Братец собственной персоной. Джек узнал Илая Беллито по снимку, полученному от Эдварда. На расстоянии в шесть футов выглядит крепче, холодные темные глаза тоже не вышли на фотографии. Идеально сшитый темно-серый деловой костюм-тройка с белой рубашкой и полосатым галстуком. Желтоватая кожа, высокие скулы, темно-каштановые, отступающие со лба волосы — крашеные? Нисколько не похож на брата. По словам Эдварда, у них разные матери, однако и отцы вполне могут быть разными. Может, чья-нибудь мать забавлялась с резчиком торфа, или с кем там еще забавлялись заблудшие дублинские жены лет шестьдесят назад?
— Добрый вечер, — сказал Илай Беллито. — Чем могу служить?
Джек удивился — акцент не ирландский. Эдвард говорил, что они росли порознь — в разных странах?

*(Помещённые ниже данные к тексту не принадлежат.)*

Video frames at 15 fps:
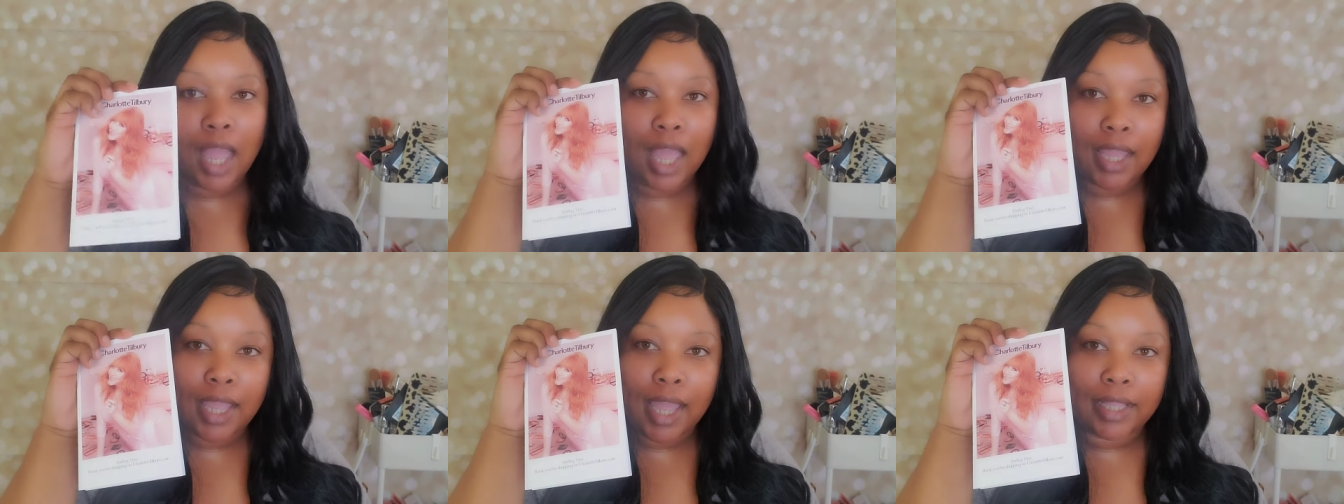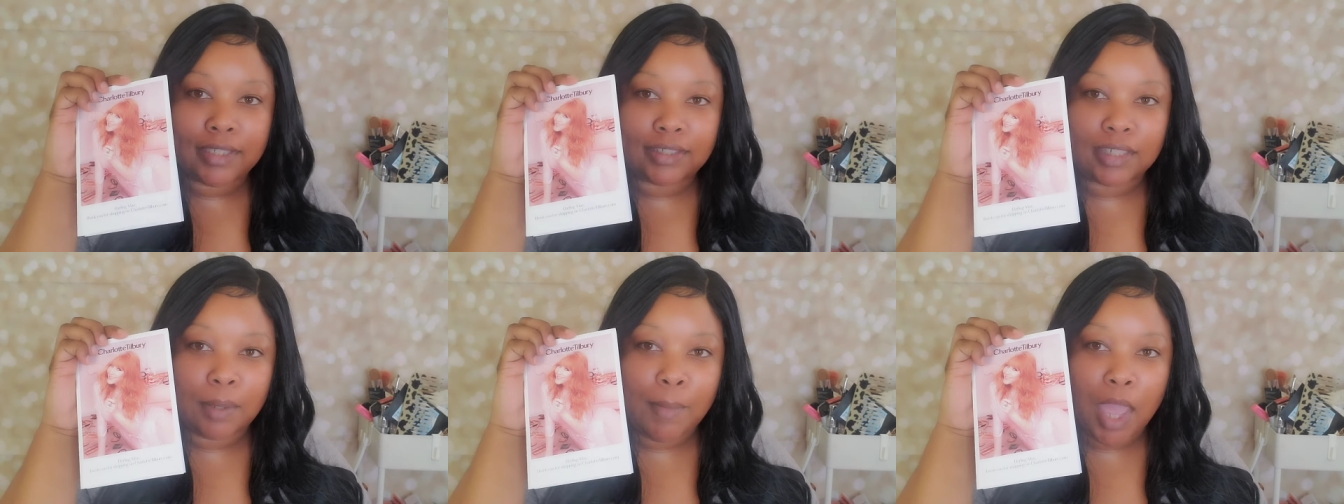I
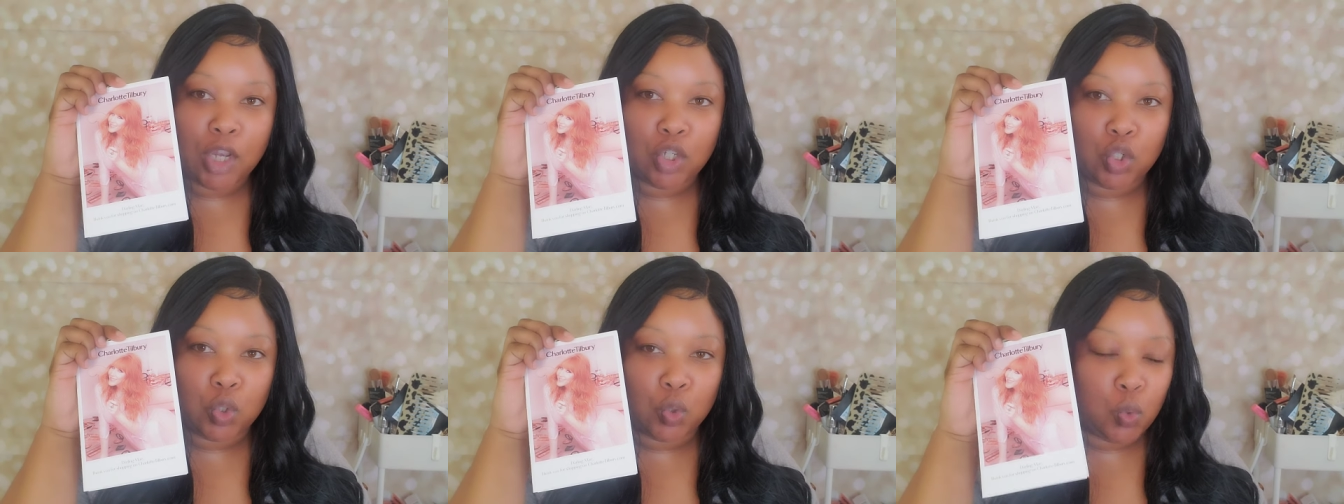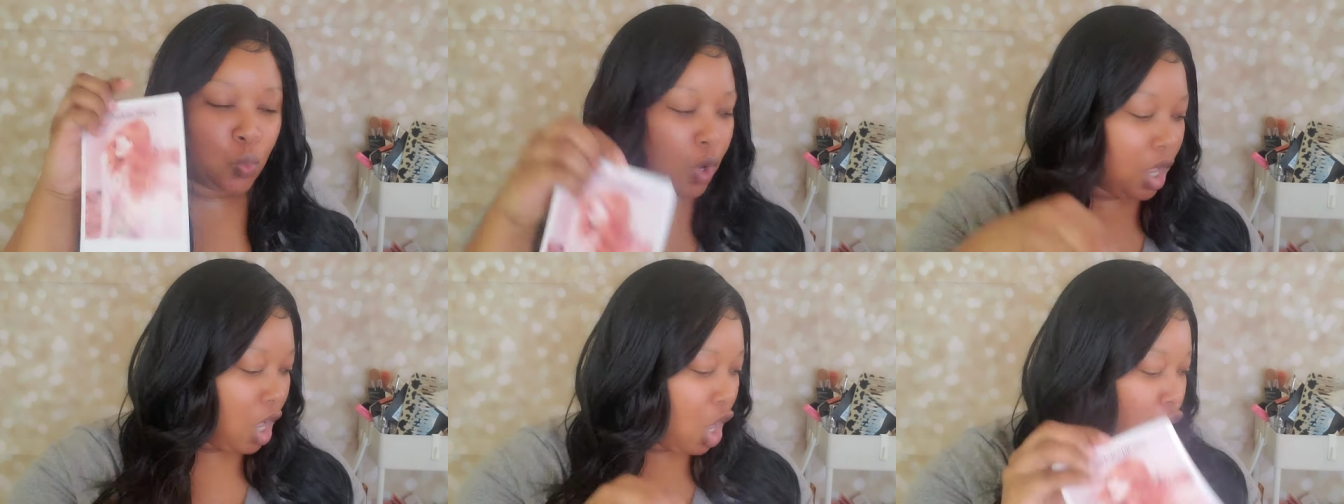got some
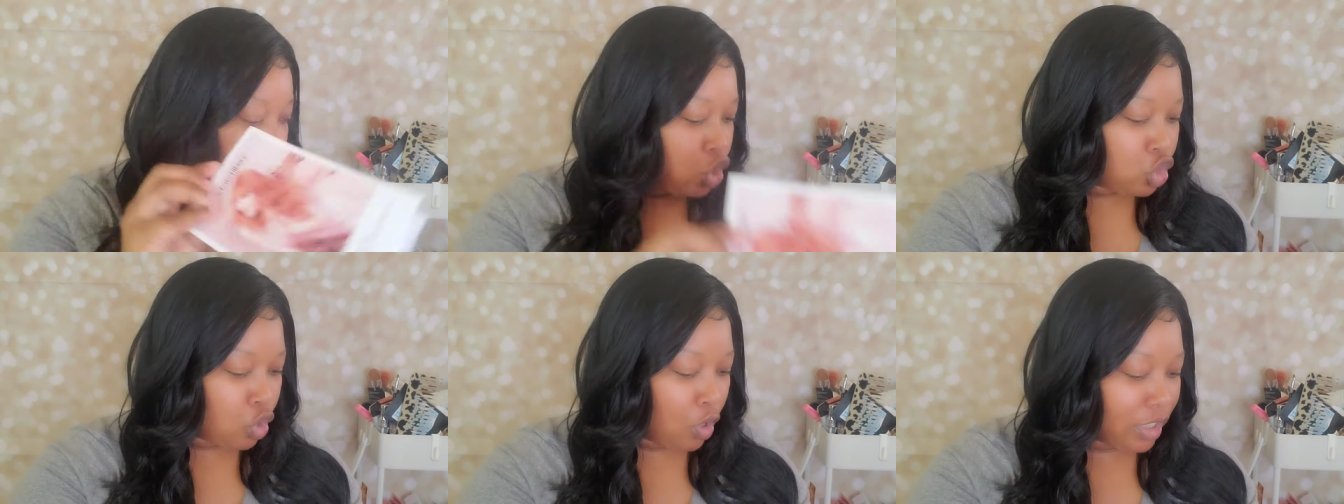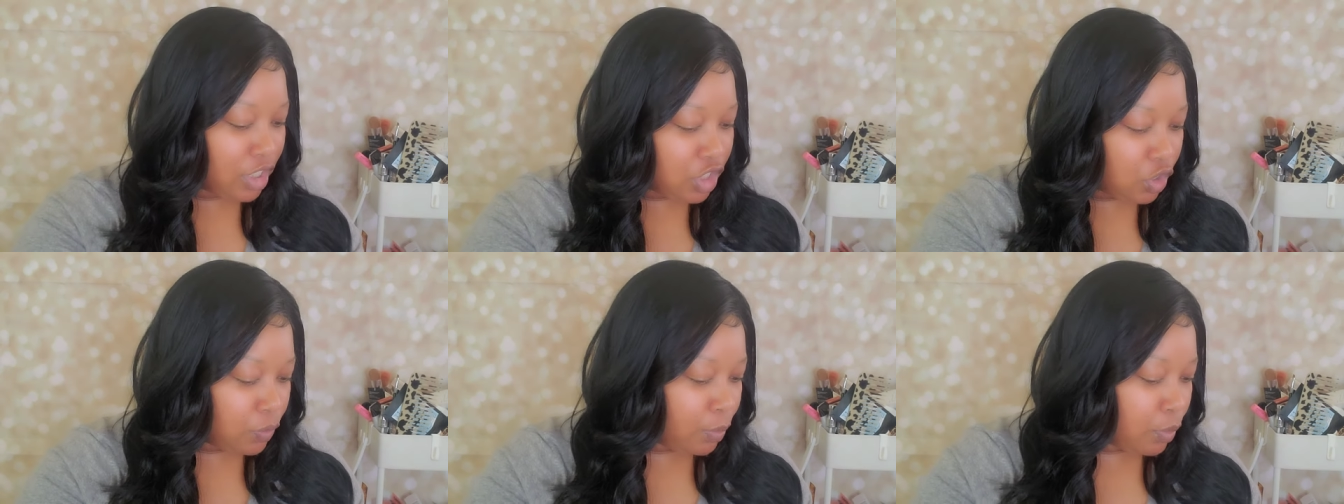new
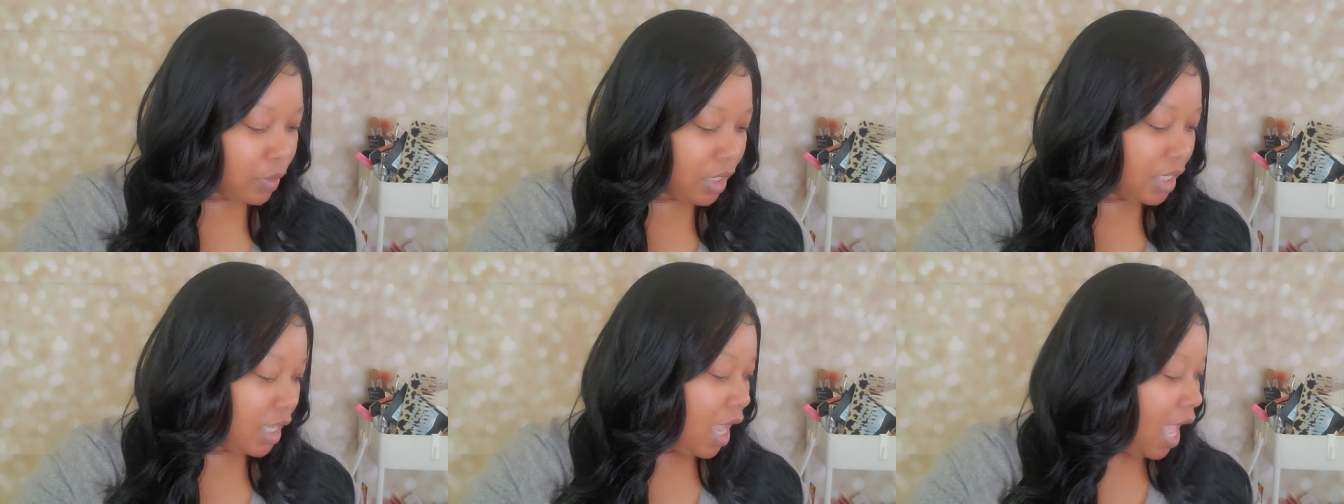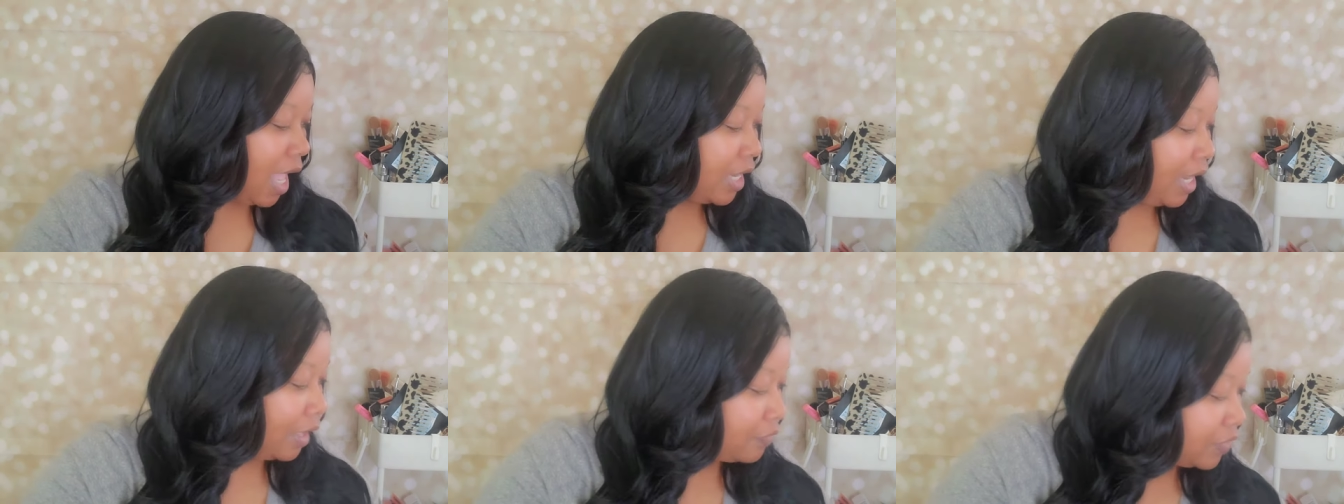Charlotte Tilbury.
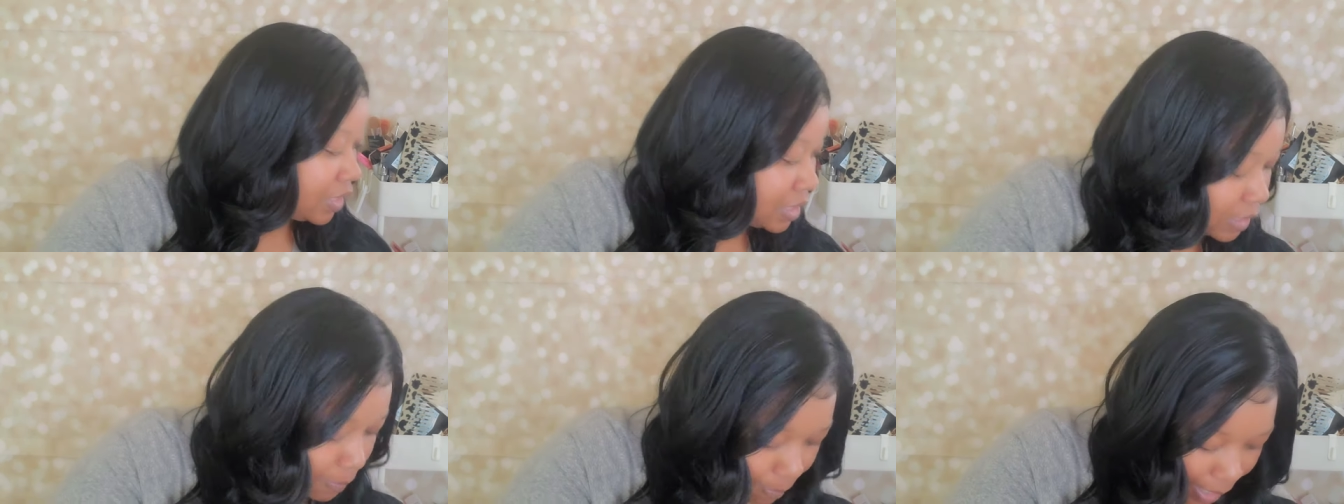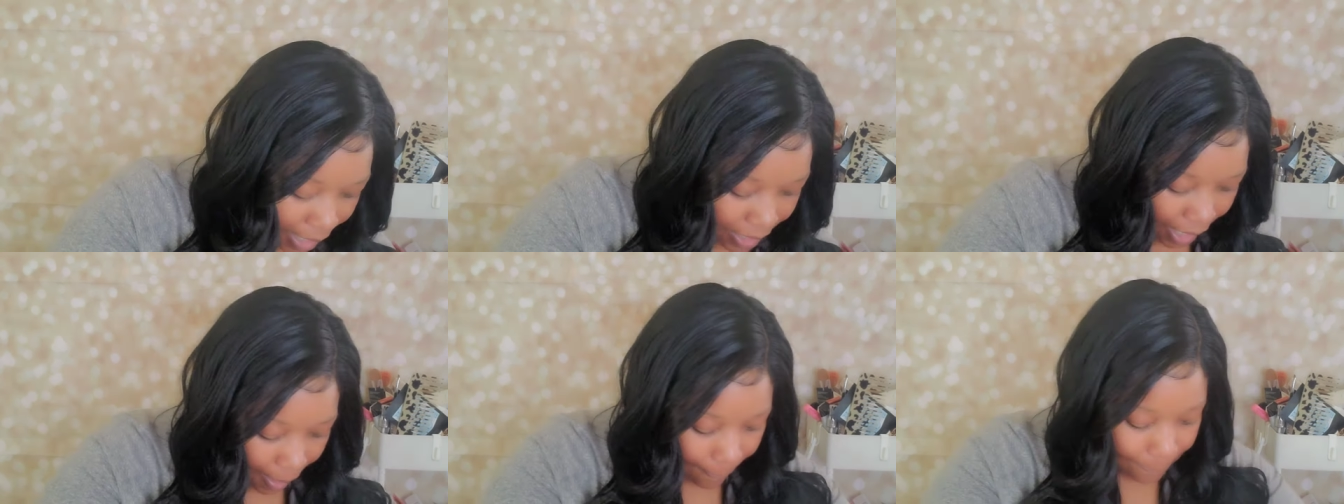Now, this
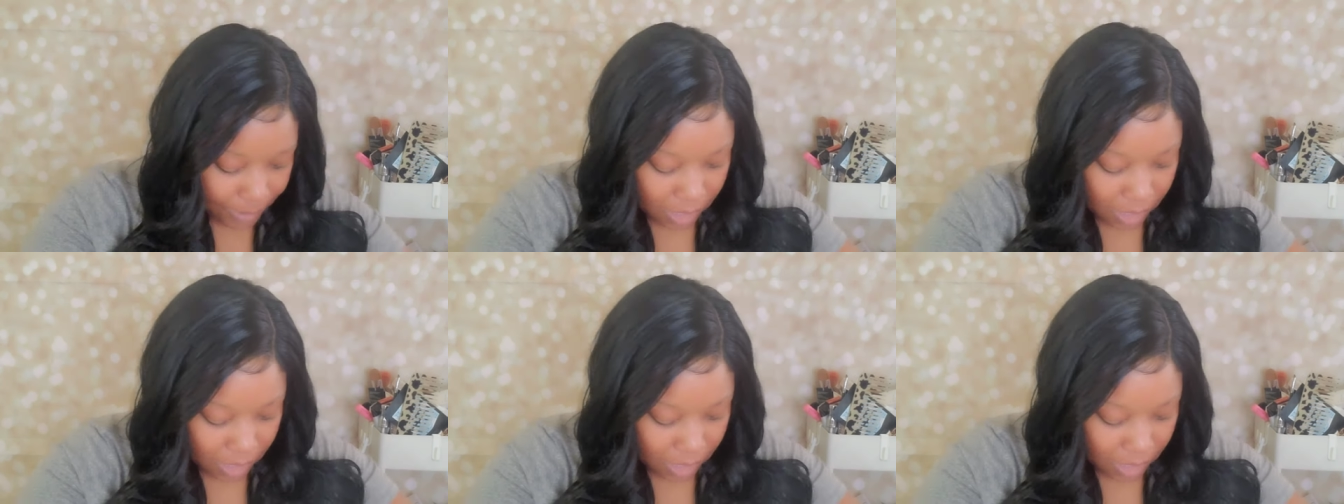may not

— Просто хочу посмотреть, — объяснил он.
— Пожалуйста. Только помните, мы закрываемся ровно в шесть. — Как по сигналу, с разных сторон послышался звон. Хозяин магазина вытащил карманные часы, открыл крышку, взглянул, одарил посетителя тонкогубой улыбкой. — Через полчаса.
— Прослежу, — пообещал Джек.
В другом конце магазина крупная пожилая женщина громко давала инструкции рыжеволосому молодому человеку, водя его по торговому залу и указывая на ценники.
Должно быть, новый помощник.
Джек развернулся и запетлял среди книг, декоративных тарелок, комодов, бюро, ламп, ваз, каменных и деревянных статуэток, керамических и фарфоровых чашек, чучел птиц, рыб, животных, часов разных форм и эпох, прочих курьезов, прекрасных и жалких, из Старого и Нового Света, с Дальнего и Ближнего Востока, аристократических и плебейских, антикварных и просто старых, с непомерными и бросовыми ценами, от династии Мин до эпохи Великой депрессии.
Изумительный магазин. Сколько лет тут стоит, а он о нем никогда не слышал. Сотни квадратных футов завалены массой разнообразных изящных вещиц...
Джек бродил по проходам, листая книги, поворачивая зеркала, поглаживая замысловатую резьбу. В одном углу остановился, наткнувшись на антикварный дубовый выставочный шкаф, овальный, высотой футов пять, с фаустированным стеклом со всех сторон. Ни на самом шкафу, ни на вещах внутри ценников не было. Безделушки, современные по сравнению с прочим ассортиментом, раздражали своей неуместностью. На трех стеклянных полках выстроились пустячки, побрякушки не старше десяти — пятнадцати лет, которые можно найти на любой домашней распродаже.
Он пристально разглядывал груды виниловых пластинок, кубик Рубика, мячик с лиловыми и зелеными шипами, медвежонка Бини, красный спичечный коробок «Корвет», серого кролика Ферби с розовыми ушами, дикобраза Соника в красных тапочках, крошечного Барта Симпсона на крошечном скейтборде, прочие, не столь знакомые цацки.
Особое внимание привлек брелок для ключей с кроликом Роджером. При беглом взгляде показалось, будто он сдвинулся. Просто чуть дрогнул. Джек, приглядевшись, ничего необычного не заметил. Видимо, стекло с дефектом, как все старые стекла.